In in the Matter of Last Will of Smt. Jayalakshmi v. S. Krishnaswami 1990 (1) L.W. 337 a Division Bench of this Court has pointed out that in proceedings in an application filed for grant of probate no right is asserted or claimed by the applicant. The applicant only seeks recognition of the Court to perform a duty. That duty is only moral and it is not legal. There is no law which compels the applicant to file proceedings for probate. With a view to discharge the moral duty, the applicant seeks recognition from the Court to perform the duty. It will be legitimate to conclude that the proceeding filed for probate is not an action in law. While so it is evident that merely because the procedure prescribed by the Code of Civil Procedure are made applicable as far as possible to contentious probate proceedings, we cannot hold that the nature and substance of the proceedings have changed. Whatever be the procedure adopted the character of the suit remains the same. When the possession of caveatable interest is necessary for a person to come on record in an application for the grant of probate there is no reason why such a necessity vanishes the moment the petition is converted as a suit.
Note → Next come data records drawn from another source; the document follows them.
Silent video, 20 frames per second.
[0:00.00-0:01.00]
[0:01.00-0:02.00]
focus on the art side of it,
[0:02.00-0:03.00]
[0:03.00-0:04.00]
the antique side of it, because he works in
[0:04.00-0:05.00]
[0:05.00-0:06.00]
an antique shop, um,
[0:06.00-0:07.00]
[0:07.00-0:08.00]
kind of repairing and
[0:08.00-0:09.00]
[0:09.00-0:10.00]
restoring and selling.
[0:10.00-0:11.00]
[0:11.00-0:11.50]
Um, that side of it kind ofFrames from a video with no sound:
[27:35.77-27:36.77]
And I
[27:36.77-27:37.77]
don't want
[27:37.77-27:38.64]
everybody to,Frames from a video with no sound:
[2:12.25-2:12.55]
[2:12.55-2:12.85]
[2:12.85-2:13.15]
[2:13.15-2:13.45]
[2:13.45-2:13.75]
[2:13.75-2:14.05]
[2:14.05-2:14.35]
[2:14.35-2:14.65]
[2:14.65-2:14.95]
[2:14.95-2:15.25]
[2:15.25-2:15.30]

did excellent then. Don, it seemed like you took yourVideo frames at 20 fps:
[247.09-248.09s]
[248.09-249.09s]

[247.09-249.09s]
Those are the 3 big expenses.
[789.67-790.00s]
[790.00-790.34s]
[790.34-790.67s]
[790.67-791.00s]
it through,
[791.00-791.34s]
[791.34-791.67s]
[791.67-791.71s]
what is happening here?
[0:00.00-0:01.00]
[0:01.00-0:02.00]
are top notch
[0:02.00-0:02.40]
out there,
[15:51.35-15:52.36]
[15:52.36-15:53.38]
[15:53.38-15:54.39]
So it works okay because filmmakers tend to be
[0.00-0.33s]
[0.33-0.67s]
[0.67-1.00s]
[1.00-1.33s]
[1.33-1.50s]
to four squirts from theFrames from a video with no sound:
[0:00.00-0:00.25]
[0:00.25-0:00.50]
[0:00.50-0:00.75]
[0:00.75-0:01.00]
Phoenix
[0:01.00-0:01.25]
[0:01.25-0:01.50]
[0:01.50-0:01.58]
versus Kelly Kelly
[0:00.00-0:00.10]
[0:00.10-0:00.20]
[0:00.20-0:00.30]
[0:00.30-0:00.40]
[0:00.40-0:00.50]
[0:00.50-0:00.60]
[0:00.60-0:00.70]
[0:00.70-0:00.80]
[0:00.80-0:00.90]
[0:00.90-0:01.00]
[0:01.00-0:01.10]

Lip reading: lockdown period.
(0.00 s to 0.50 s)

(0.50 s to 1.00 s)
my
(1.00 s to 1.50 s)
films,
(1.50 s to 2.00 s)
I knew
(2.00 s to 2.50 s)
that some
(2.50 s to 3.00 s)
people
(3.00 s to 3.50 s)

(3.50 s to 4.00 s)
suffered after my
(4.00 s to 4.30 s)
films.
In other words existence of a caveatable interest is a condition precedent for coming on record in a probate proceeding whether it is a mere petition or a testamentary suit. 11. So the proposed parties cannot come on record as legal representatives of deceased defendant in this action on account of absence of any caveatable interest for them in the estate of deceased Padmini Chandrasekaran. 12. In the result, the objection of the plaintiff is upheld. The plaintiff is directed to prove the will in solemn form by examining the attestors. Post the case on 7.1.1992.